Bajar a las corridas, sabiendo que de nuevo no tenía esos cinco minutos a su favor. Las llaves, las monedas, pensó mientras se palpaba los bolsillos. Cualquier cosa que no recordara llevar antes de atravesar la puerta, carecia de importancia. La parada de bondi, ese bondi que la lleva a todos lados y que cada domingo a la madrugada, cansada, con el maquillaje corrido y los lentes, agradece la deje tan cerca de su cama y de la tranquilidad de los domingos, que después se vuelven inevitablemente deprimentes.
Casi por inercia enchufa los auriculares y repite la lista de reproducción que viene acompañándola desde hace semanas. Inmediatamente una serie de sensaciones y recuerdos la inundan y transforman la espera en un parpadeo. Bondi, ramal correcto. La única charla que entablece con los colectiveros se reduce a "$1.25" y listo, de nuevo a su burbuja, si es posible, en los asientos del fondo, junto a una pared, no vaya a ser cosa que le agarre ese vértigo extraño cuando no está contenida por algún límite.
Asi fluyen los 20 y pico de minutos del viaje, siempre las mismas calles, avenidas; sorpresivamente también los rostros son iguales, los compañeros de viaje. Todos se percatan, pero nadie dice nada. Pareciera que la proximidad deja paralizadas a las personas. Prefieren mirarse, encontrarse por unos segundos e ignorar el hecho, seguir perdidos en la ventanilla, la música, el diario o vaya a saber uno en qué otra cosa. Y ella también porque encuentra sumamente acogedora su soledad y esa especie de anonimato que nos da el día a día, ante esos extraños. Observar sus rostros, sus tics... Pensar en su historia, sus problemas, sus virtudes y defectos. Pensar qué pensaran de ella... Pensarán algo de ella? "Andá a saber", se contestá, sin darle una mayor importancia. Lo que pasa es que ella es observadora por naturaleza, la seduce lo nuevo, la idea de a quién podrá encontrarse en un viaje más de rutina. Un viaje en bondi, por más absurdo que suene, le resulta un escape.

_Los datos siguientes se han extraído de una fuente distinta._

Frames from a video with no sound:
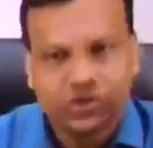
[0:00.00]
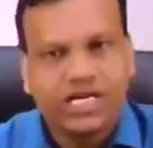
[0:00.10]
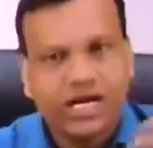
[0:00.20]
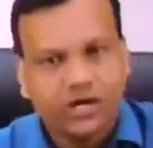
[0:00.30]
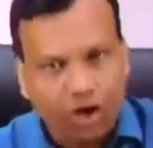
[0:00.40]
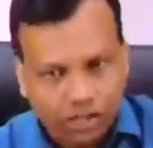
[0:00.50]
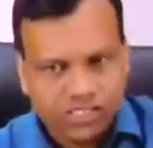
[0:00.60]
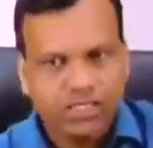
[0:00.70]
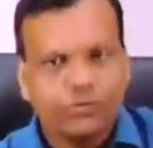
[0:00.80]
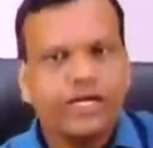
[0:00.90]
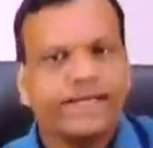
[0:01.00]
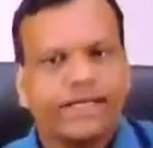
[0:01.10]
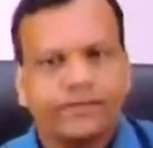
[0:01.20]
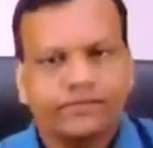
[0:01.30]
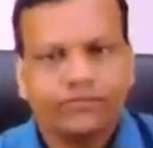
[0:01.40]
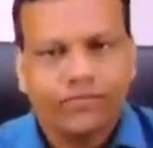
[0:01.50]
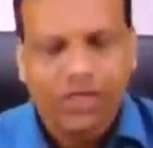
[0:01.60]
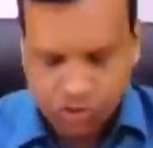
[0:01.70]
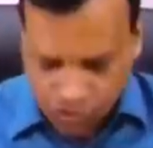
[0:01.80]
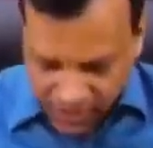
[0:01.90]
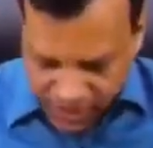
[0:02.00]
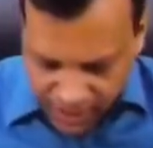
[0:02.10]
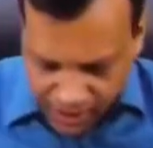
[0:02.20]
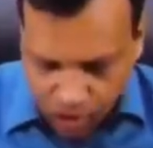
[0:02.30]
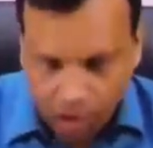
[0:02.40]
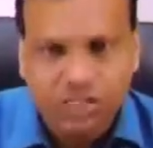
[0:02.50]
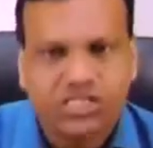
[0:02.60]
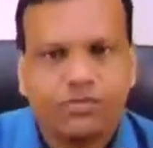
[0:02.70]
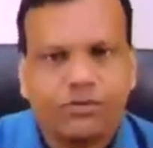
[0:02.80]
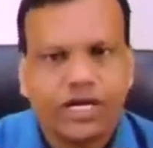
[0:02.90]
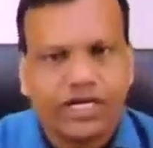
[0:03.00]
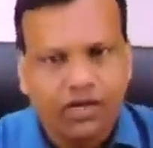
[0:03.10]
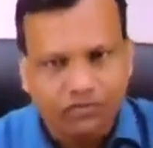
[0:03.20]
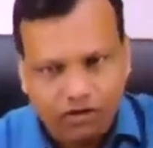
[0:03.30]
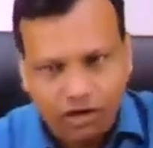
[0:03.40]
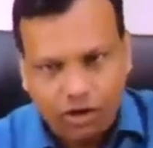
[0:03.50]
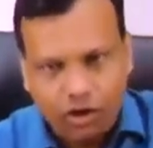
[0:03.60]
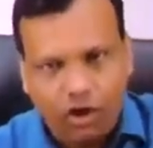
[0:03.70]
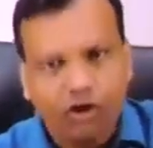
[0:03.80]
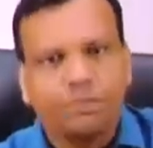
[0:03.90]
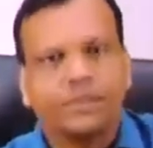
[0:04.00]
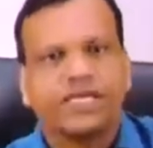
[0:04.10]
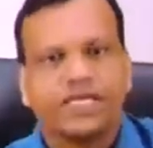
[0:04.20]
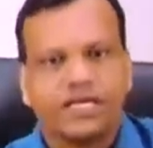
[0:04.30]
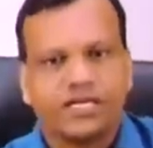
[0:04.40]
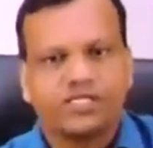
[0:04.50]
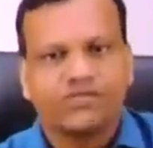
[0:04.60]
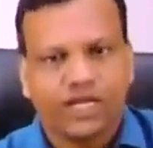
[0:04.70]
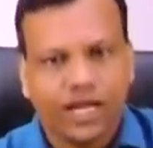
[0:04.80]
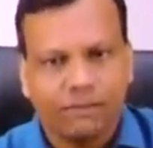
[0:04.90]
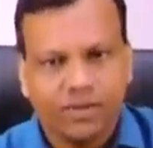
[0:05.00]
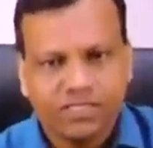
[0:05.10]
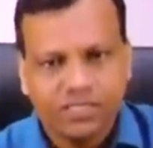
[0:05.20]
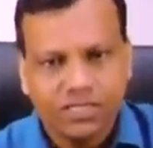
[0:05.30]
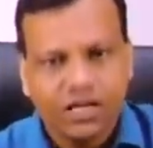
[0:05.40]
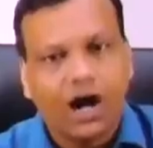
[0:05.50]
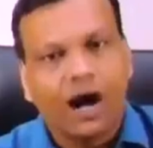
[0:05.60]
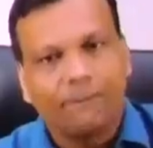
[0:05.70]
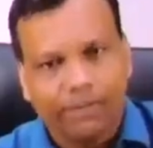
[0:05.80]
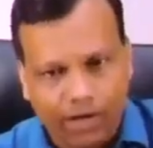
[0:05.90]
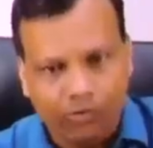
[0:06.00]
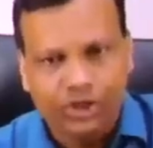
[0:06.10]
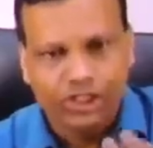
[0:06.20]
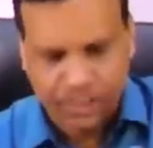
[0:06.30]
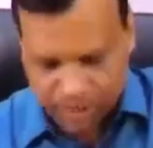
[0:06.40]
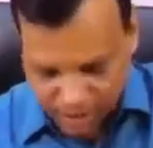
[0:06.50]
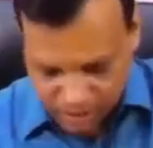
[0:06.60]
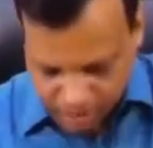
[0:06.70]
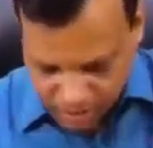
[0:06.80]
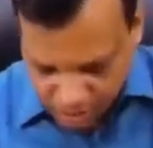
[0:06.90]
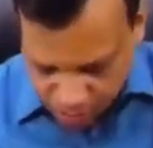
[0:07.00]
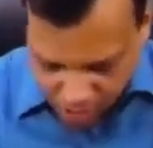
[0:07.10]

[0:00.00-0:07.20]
they are not stimulated. So when they are not stimulated for long periods, what happens? Upper regulation occurs. So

Y asi tendría que ser siempre, hasta con lo más cotidiano: escapes, felicidad, simpleza.
La vuelta, la gente corriendo por las líneas blancas, en una carrera desesperada por ganarle al bondi, las luces que cambian; pareciera que necesitan mostrar su superioridad, ese jueguito diario al filo de la muerte, que incosncientemente todos jugamos. Suena el timbre una, dos y tres veces. "La gente no se da cuenta que cuando uno toca, el colectivero ya entendió? Dios...". Siempre el mismo pensamiento y siempre la misma imbecibilidad de parte de los pasajeros. Esa insistencia cual reloj de pulsera.. tic-tac, tic-tac. No vas a largarte antes de ese caldo de gérmenes porque toques insistentemente ese pitido.
Un saltito y de nuevo con los pies firmes. De nuevo el reflejo en esos vidrios opacos que reflejan, en los que uno -como un idiota-, se arregla mientras los que se encuentran dentro deben reírse. "Cómo se podrá lograr ese efecto, el reflejo?" Lo estudié, pero no lo recuerdo". Supongo que por más ordinario que sea, la reflexión y capturación de imágenes es algo que a mi tampoco dejá de sorprenderme. Tendré que leer un poco más para entenderlo. Igual, no creo que deje de sorprenderme. Este tipo de cosas pueden observarse, o más bien apreciarse todo el tiempo, cada minuto. Solo hay que tomarse un momento. Como los viajes en subte, luego del bondi. El olor a quemado, que nunca se sabe bien de dónde proviene. La madera y las luces amarillas de los vagones más viejos, que combinan con los azulejos amarillentos de las estaciones. Todo con un nostálgico aire tétrico que no deja de ser hermoso. El subte, cómo me gusta! Y como facilitó mi conocimiento de la Capital. Y el de ella también, pero no estoy segura que le guste tanto como a mi. Tal vez depende del día, o del operario que la lleve. O de si consigue algún asiento en el primer vagón: siempre en el primero.
Carabobo, Primera Junta... Pasco. Esa estación que descubrió casi por error y que pasó a formar parte de su itinerario de viaje. Qué lindo descender de aquel familiar vagón y ver la lluvia de rostros, que luego se transforman en uno y después, solo en manchas... que, seguramente, jamás vuelva a ver. Pero esa es la magia de las grandes ciudades, del transporte público, de lo espontáneo, lo único. Eso lo hace especial y memorable. Cada viaje puede ser el último que compartás con aquel o aquella. En cada viaje podés enamorarte y desenamorarte. Conocer, aprender, crecer. Esos momentos de soledad con el mundo son únicos. Solo hay que aprender a valorarlos.